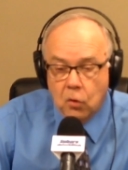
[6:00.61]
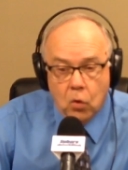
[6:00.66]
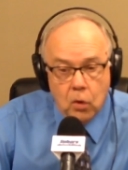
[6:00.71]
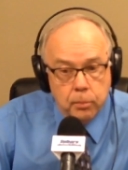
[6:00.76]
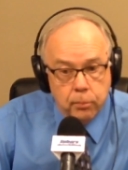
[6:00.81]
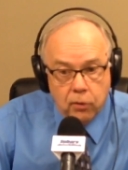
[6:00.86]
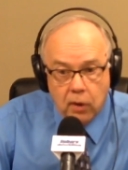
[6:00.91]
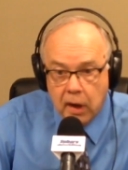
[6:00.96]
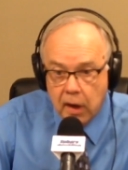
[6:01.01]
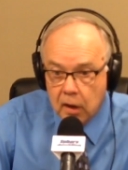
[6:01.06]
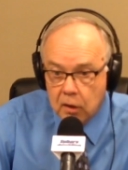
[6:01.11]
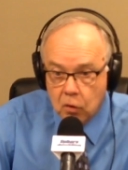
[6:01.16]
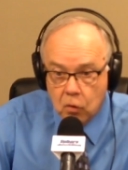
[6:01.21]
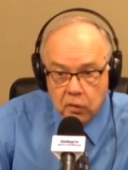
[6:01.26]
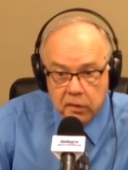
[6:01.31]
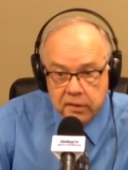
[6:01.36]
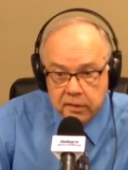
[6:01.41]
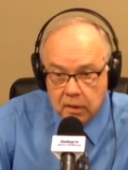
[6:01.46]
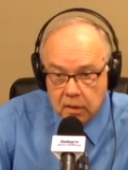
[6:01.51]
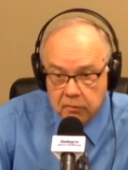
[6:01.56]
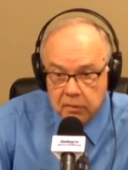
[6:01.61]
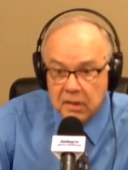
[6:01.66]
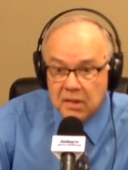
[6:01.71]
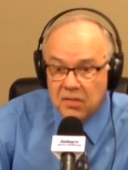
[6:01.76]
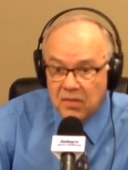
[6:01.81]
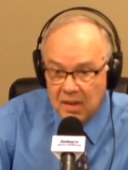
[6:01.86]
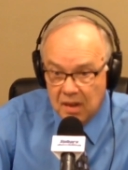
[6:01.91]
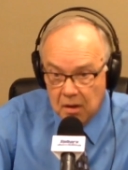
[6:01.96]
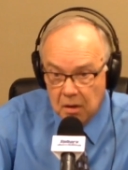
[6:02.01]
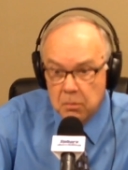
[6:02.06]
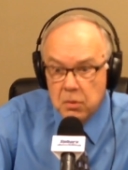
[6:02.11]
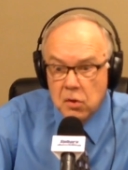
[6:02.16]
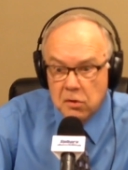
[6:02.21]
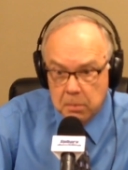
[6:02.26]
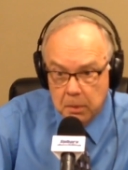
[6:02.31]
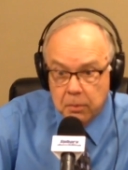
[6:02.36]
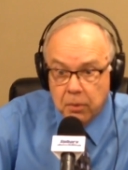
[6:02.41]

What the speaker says: or product or service. Think amusement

* About this exercise
When you copy the records above, keep every word exact and drop the pictures.

* Final answer
[6:00.61]
[6:00.66]
[6:00.71]
[6:00.76]
[6:00.81]
[6:00.86]
[6:00.91]
[6:00.96]
[6:01.01]
[6:01.06]
[6:01.11]
[6:01.16]
[6:01.21]
[6:01.26]
[6:01.31]
[6:01.36]
[6:01.41]
[6:01.46]
[6:01.51]
[6:01.56]
[6:01.61]
[6:01.66]
[6:01.71]
[6:01.76]
[6:01.81]
[6:01.86]
[6:01.91]
[6:01.96]
[6:02.01]
[6:02.06]
[6:02.11]
[6:02.16]
[6:02.21]
[6:02.26]
[6:02.31]
[6:02.36]
[6:02.41]

What the speaker says: or product or service. Think amusement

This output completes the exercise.